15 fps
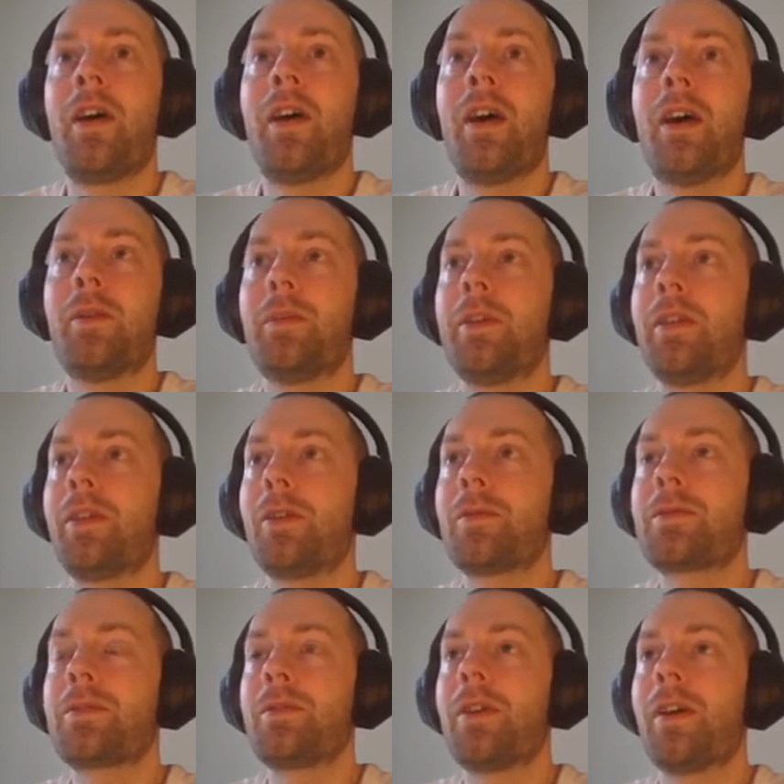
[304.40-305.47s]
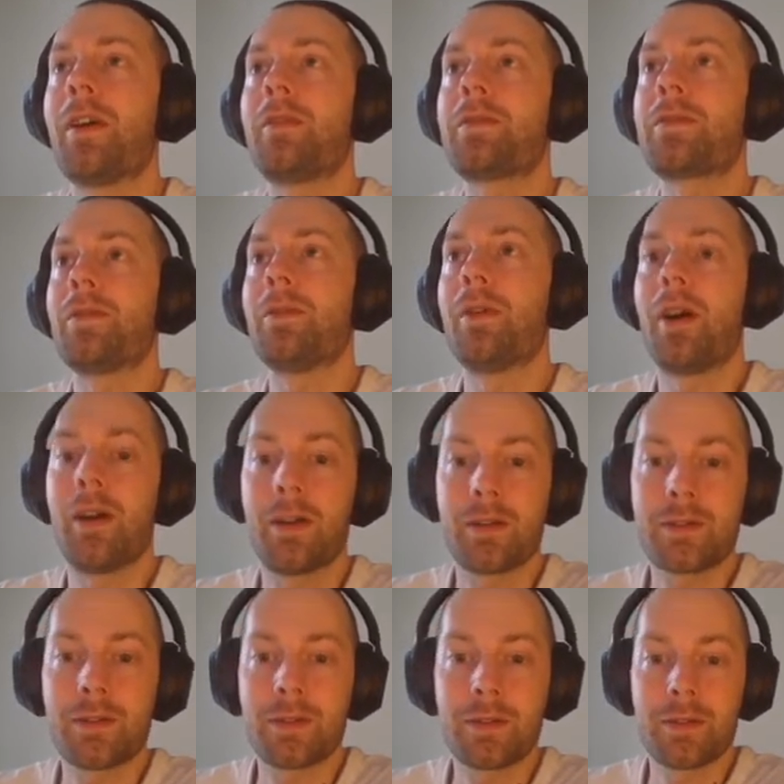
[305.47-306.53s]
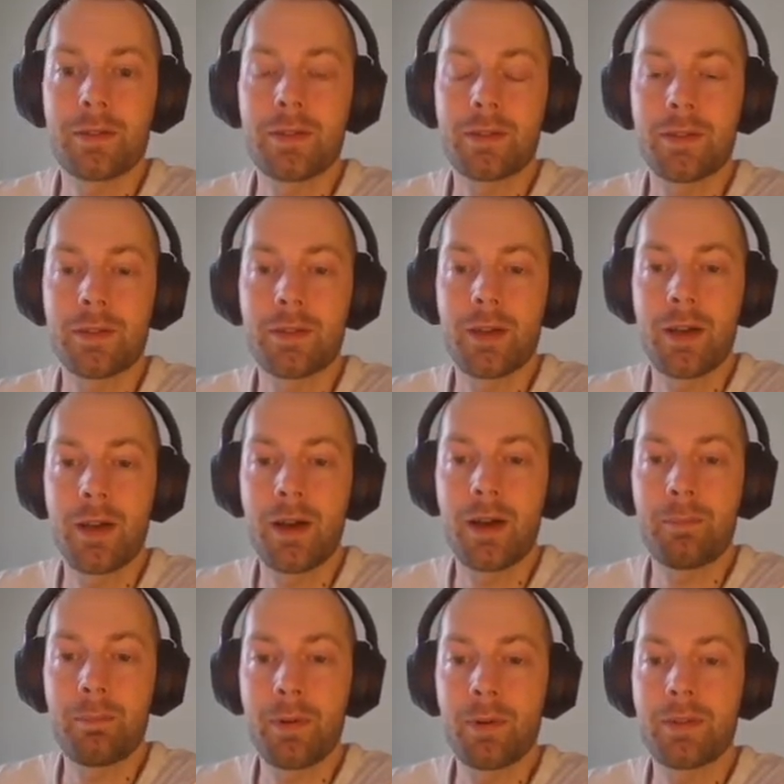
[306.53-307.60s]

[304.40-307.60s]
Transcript: how many rows you have. So I set up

::::

§ Problem to solve: When you reach the line containing "[304.40-305.47s]" in the listing above, reproduce it and every line after it through the last, exactly; omit the pictures.

§ Expected output:
[304.40-305.47s]
[305.47-306.53s]
[306.53-307.60s]

[304.40-307.60s]
Transcript: how many rows you have. So I set up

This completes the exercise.